> **SOURCE INFORMATION**

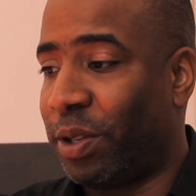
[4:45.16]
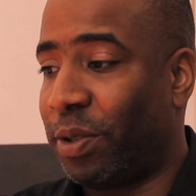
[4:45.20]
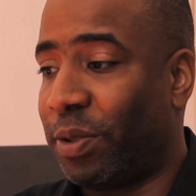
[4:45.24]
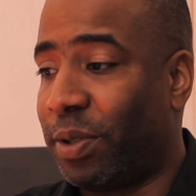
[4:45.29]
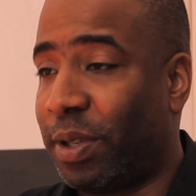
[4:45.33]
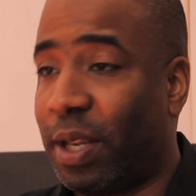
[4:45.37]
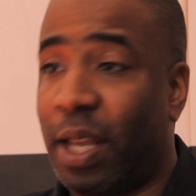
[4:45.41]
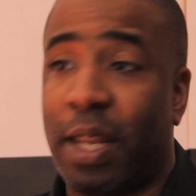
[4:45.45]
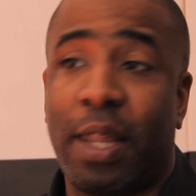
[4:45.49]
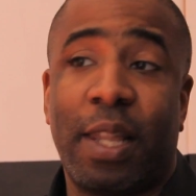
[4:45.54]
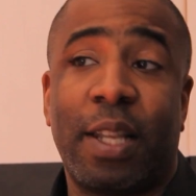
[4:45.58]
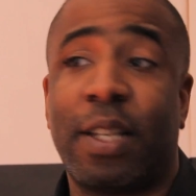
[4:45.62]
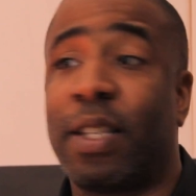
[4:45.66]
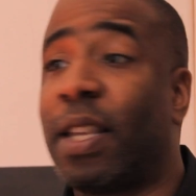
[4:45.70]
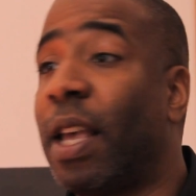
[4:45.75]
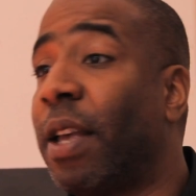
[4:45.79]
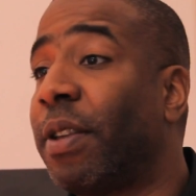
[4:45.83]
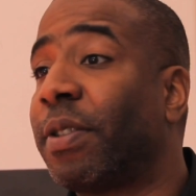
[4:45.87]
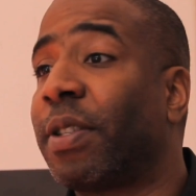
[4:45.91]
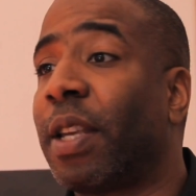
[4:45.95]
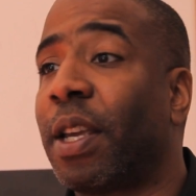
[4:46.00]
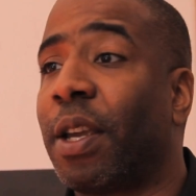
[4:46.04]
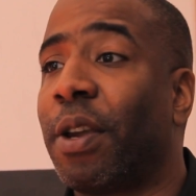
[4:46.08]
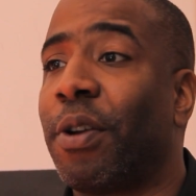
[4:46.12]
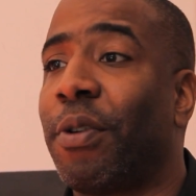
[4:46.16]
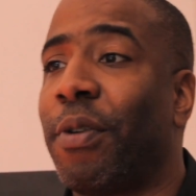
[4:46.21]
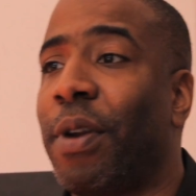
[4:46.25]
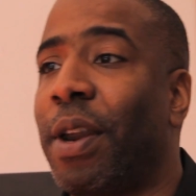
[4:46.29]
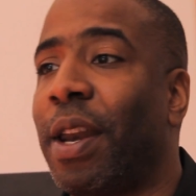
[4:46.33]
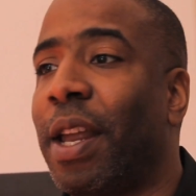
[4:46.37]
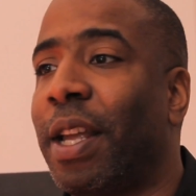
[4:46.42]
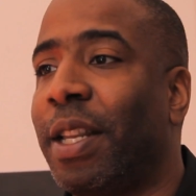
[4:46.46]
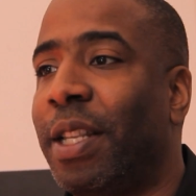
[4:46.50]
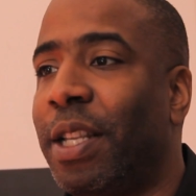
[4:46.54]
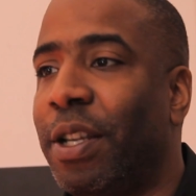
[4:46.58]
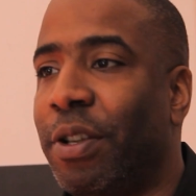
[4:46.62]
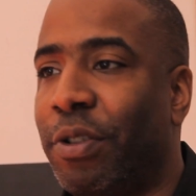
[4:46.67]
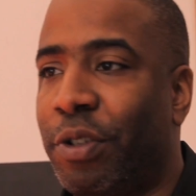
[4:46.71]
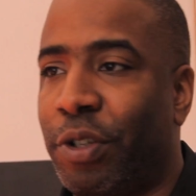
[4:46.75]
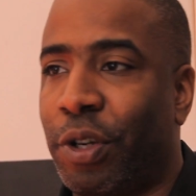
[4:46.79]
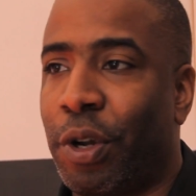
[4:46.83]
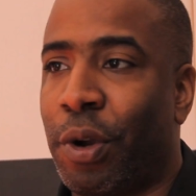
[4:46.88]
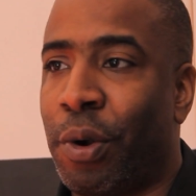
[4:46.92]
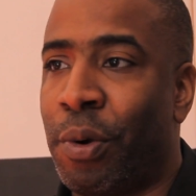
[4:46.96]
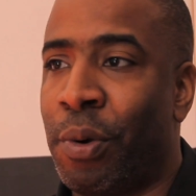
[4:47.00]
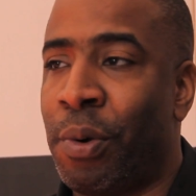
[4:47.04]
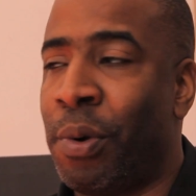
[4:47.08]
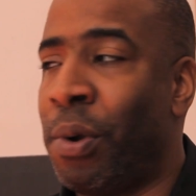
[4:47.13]
said, it sounds like a great idea,
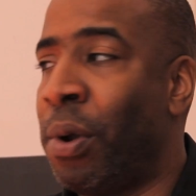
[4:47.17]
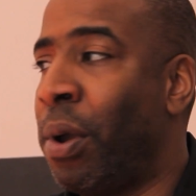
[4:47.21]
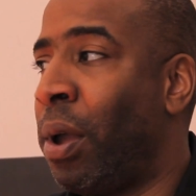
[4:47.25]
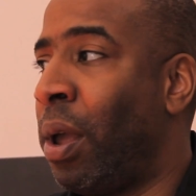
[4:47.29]
Joe.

> **GOAL OF THE EXERCISE**
Your copy should hold every entry exactly as written, but none of the pictures.

> **ANSWER SPACE**
[4:45.16]
[4:45.20]
[4:45.24]
[4:45.29]
[4:45.33]
[4:45.37]
[4:45.41]
[4:45.45]
[4:45.49]
[4:45.54]
[4:45.58]
[4:45.62]
[4:45.66]
[4:45.70]
[4:45.75]
[4:45.79]
[4:45.83]
[4:45.87]
[4:45.91]
[4:45.95]
[4:46.00]
[4:46.04]
[4:46.08]
[4:46.12]
[4:46.16]
[4:46.21]
[4:46.25]
[4:46.29]
[4:46.33]
[4:46.37]
[4:46.42]
[4:46.46]
[4:46.50]
[4:46.54]
[4:46.58]
[4:46.62]
[4:46.67]
[4:46.71]
[4:46.75]
[4:46.79]
[4:46.83]
[4:46.88]
[4:46.92]
[4:46.96]
[4:47.00]
[4:47.04]
[4:47.08]
[4:47.13]
said, it sounds like a great idea,
[4:47.17]
[4:47.21]
[4:47.25]
[4:47.29]
Joe.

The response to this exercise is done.